*** Data for analysis ***

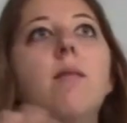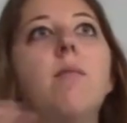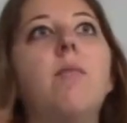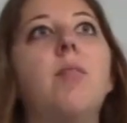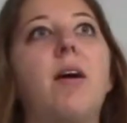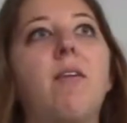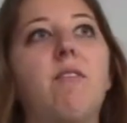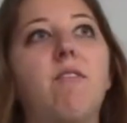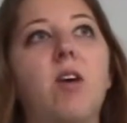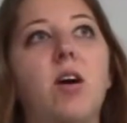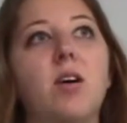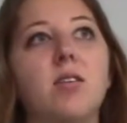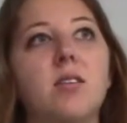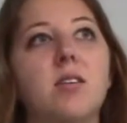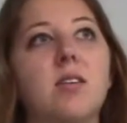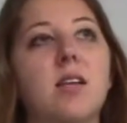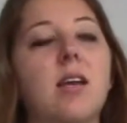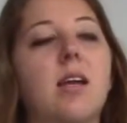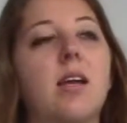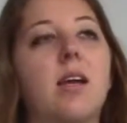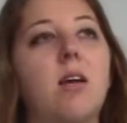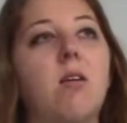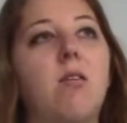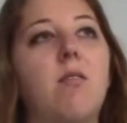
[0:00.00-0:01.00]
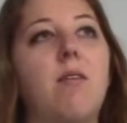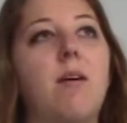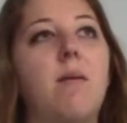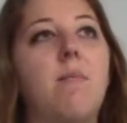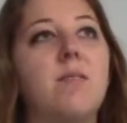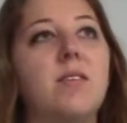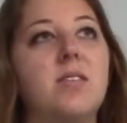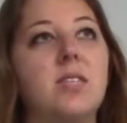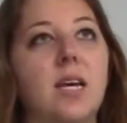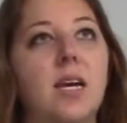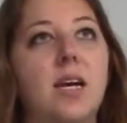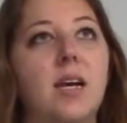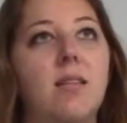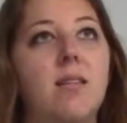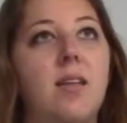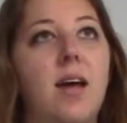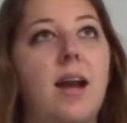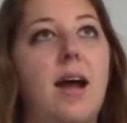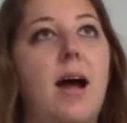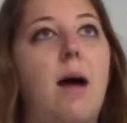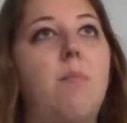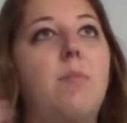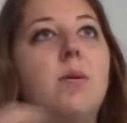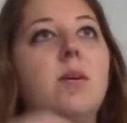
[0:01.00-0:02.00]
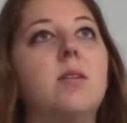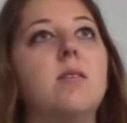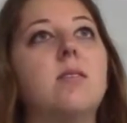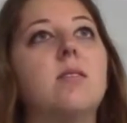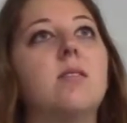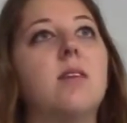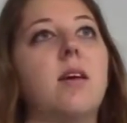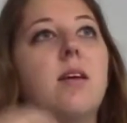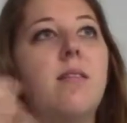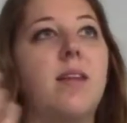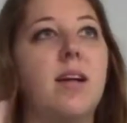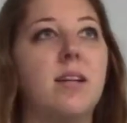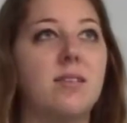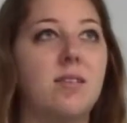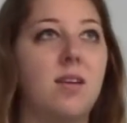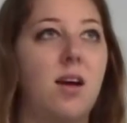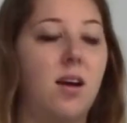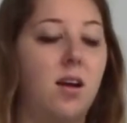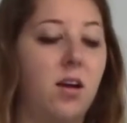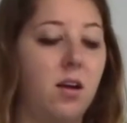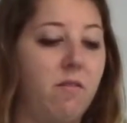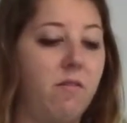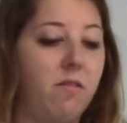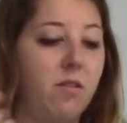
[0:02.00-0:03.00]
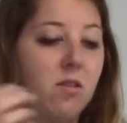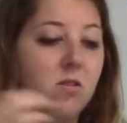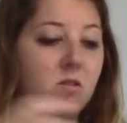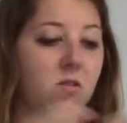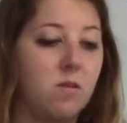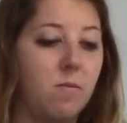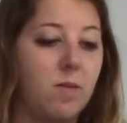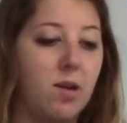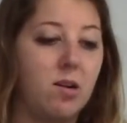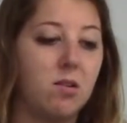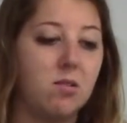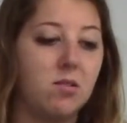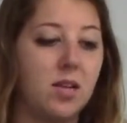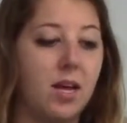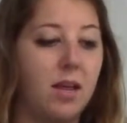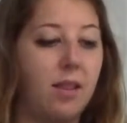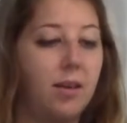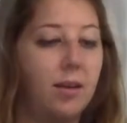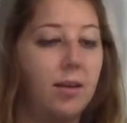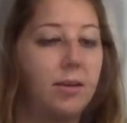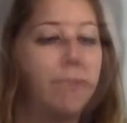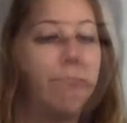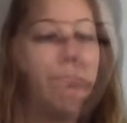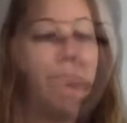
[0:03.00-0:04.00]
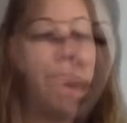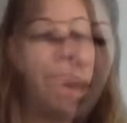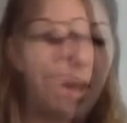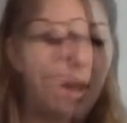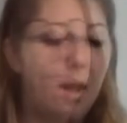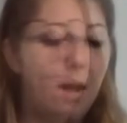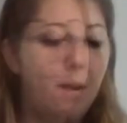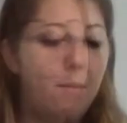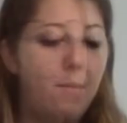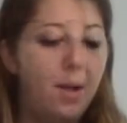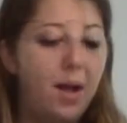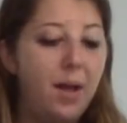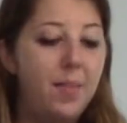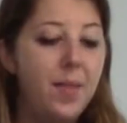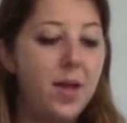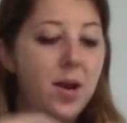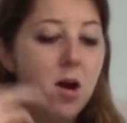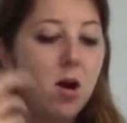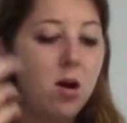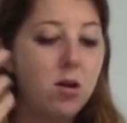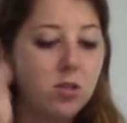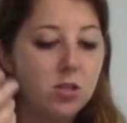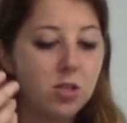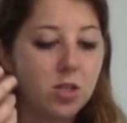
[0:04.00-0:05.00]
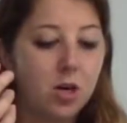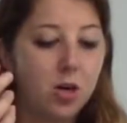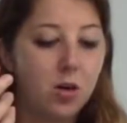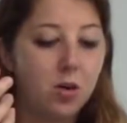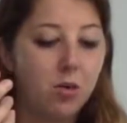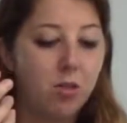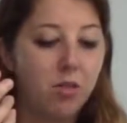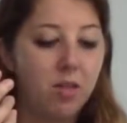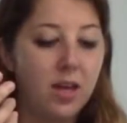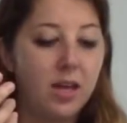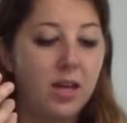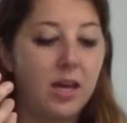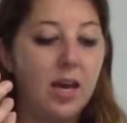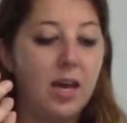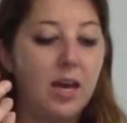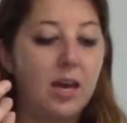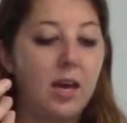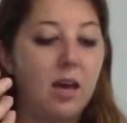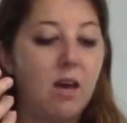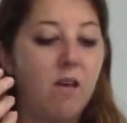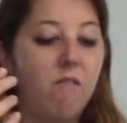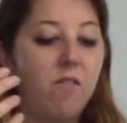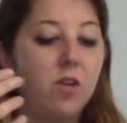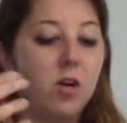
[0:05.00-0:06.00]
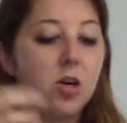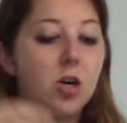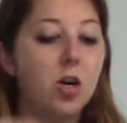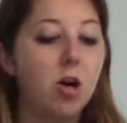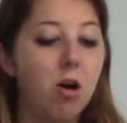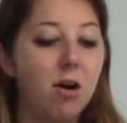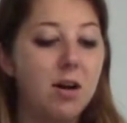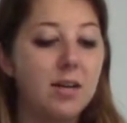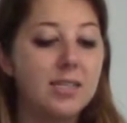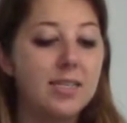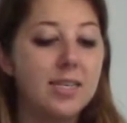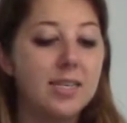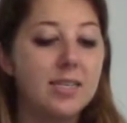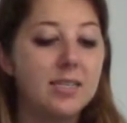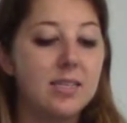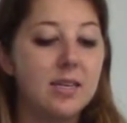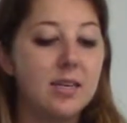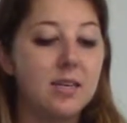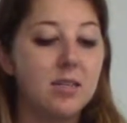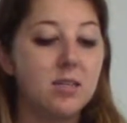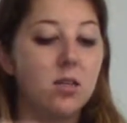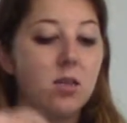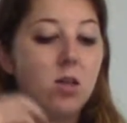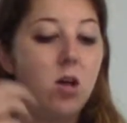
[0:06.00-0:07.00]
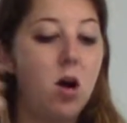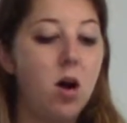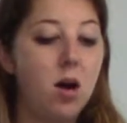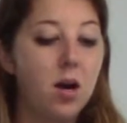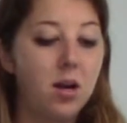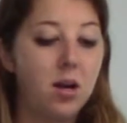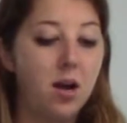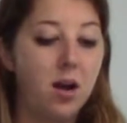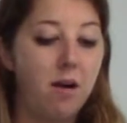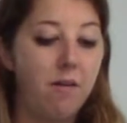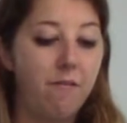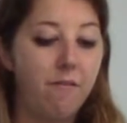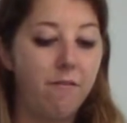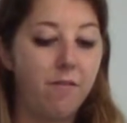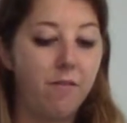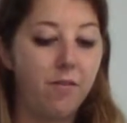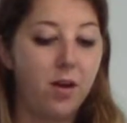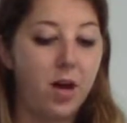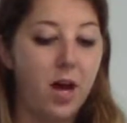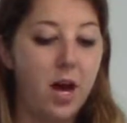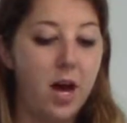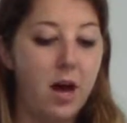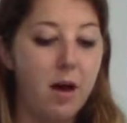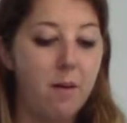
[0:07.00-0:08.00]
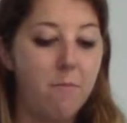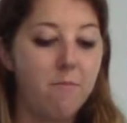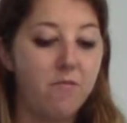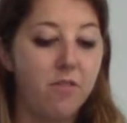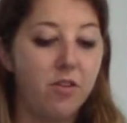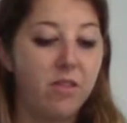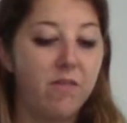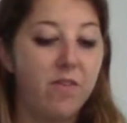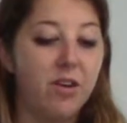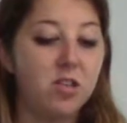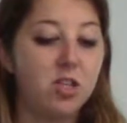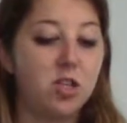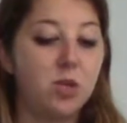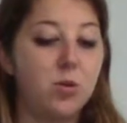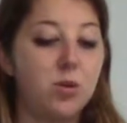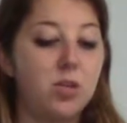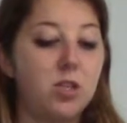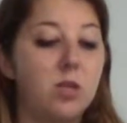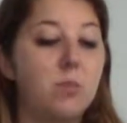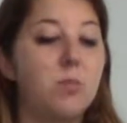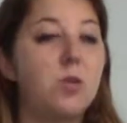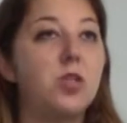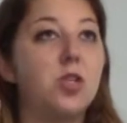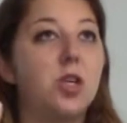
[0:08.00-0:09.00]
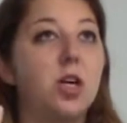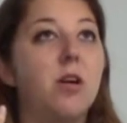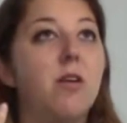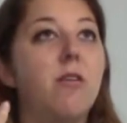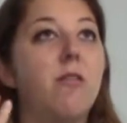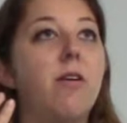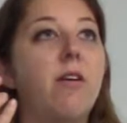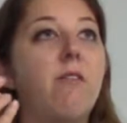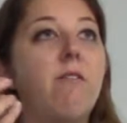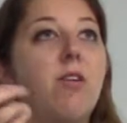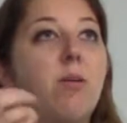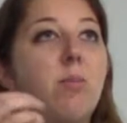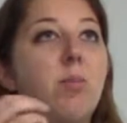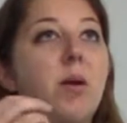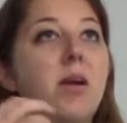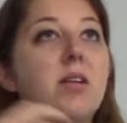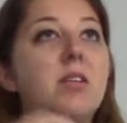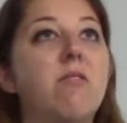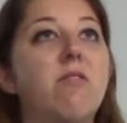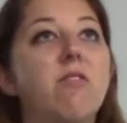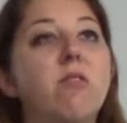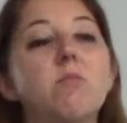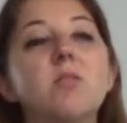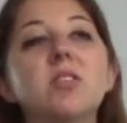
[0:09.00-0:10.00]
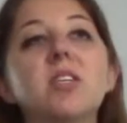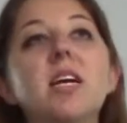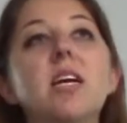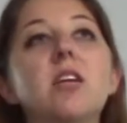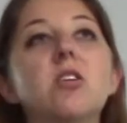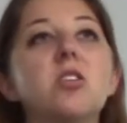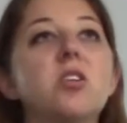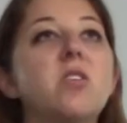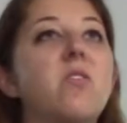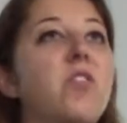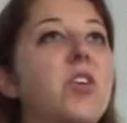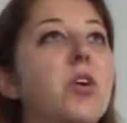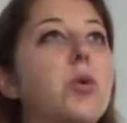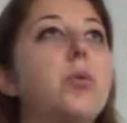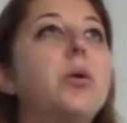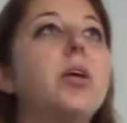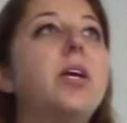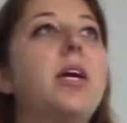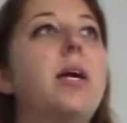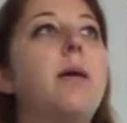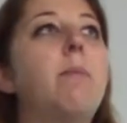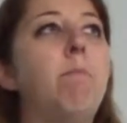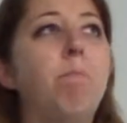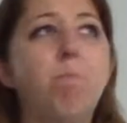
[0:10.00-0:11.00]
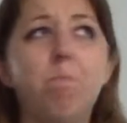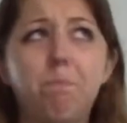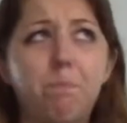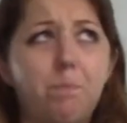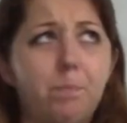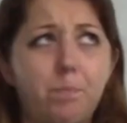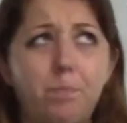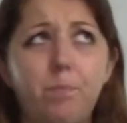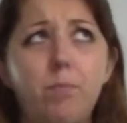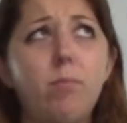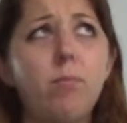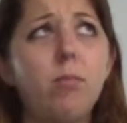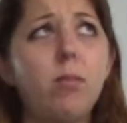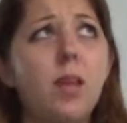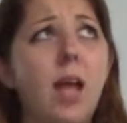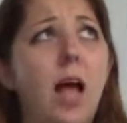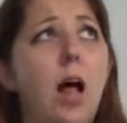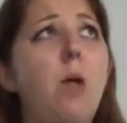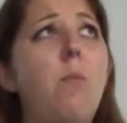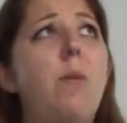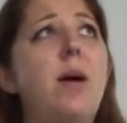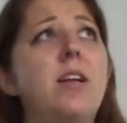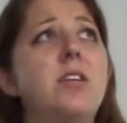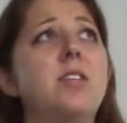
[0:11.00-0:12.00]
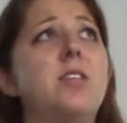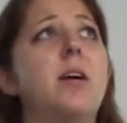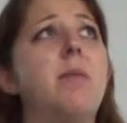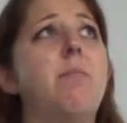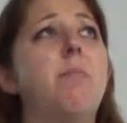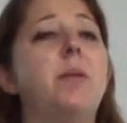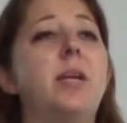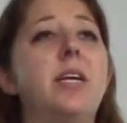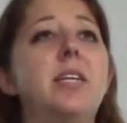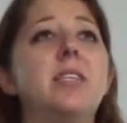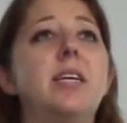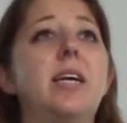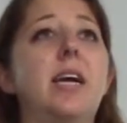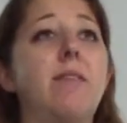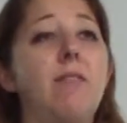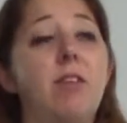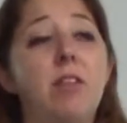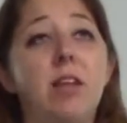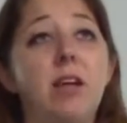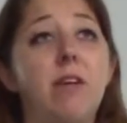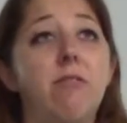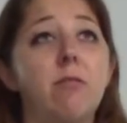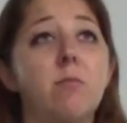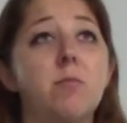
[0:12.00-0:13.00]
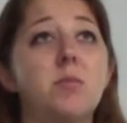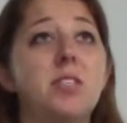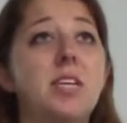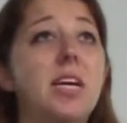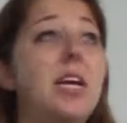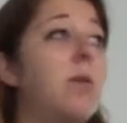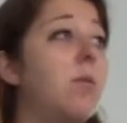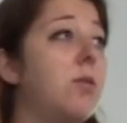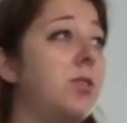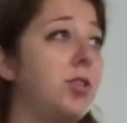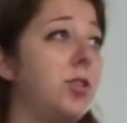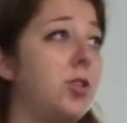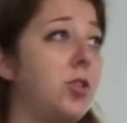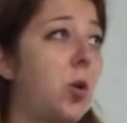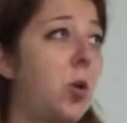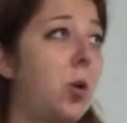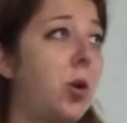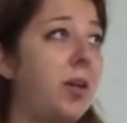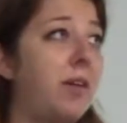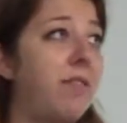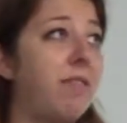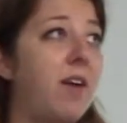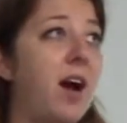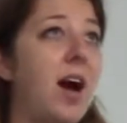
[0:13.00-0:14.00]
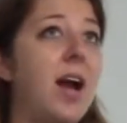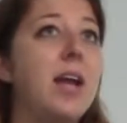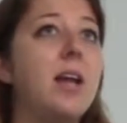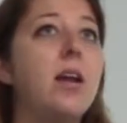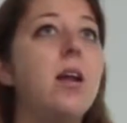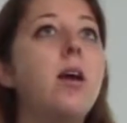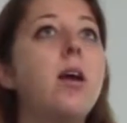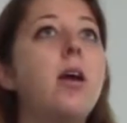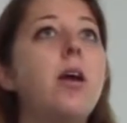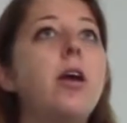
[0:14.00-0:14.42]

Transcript: that frost is going to kill them the second that happens, and that's not good for those tomatoes either. And then also thinking if your growing season is long enough for the vegetables to mature if they're planted from seed. So if you're really hell-bent on planting everything from seed, which is totally fine,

*** End of Data for analysis ***

In the listing above, find the line with "[0:06.00-0:07.00]" and the line with "[0:14.00-0:14.42]". Copy both of them and every line between, exactly, but not the pictures.

> [Exercise output]:
[0:06.00-0:07.00]
[0:07.00-0:08.00]
[0:08.00-0:09.00]
[0:09.00-0:10.00]
[0:10.00-0:11.00]
[0:11.00-0:12.00]
[0:12.00-0:13.00]
[0:13.00-0:14.00]
[0:14.00-0:14.42]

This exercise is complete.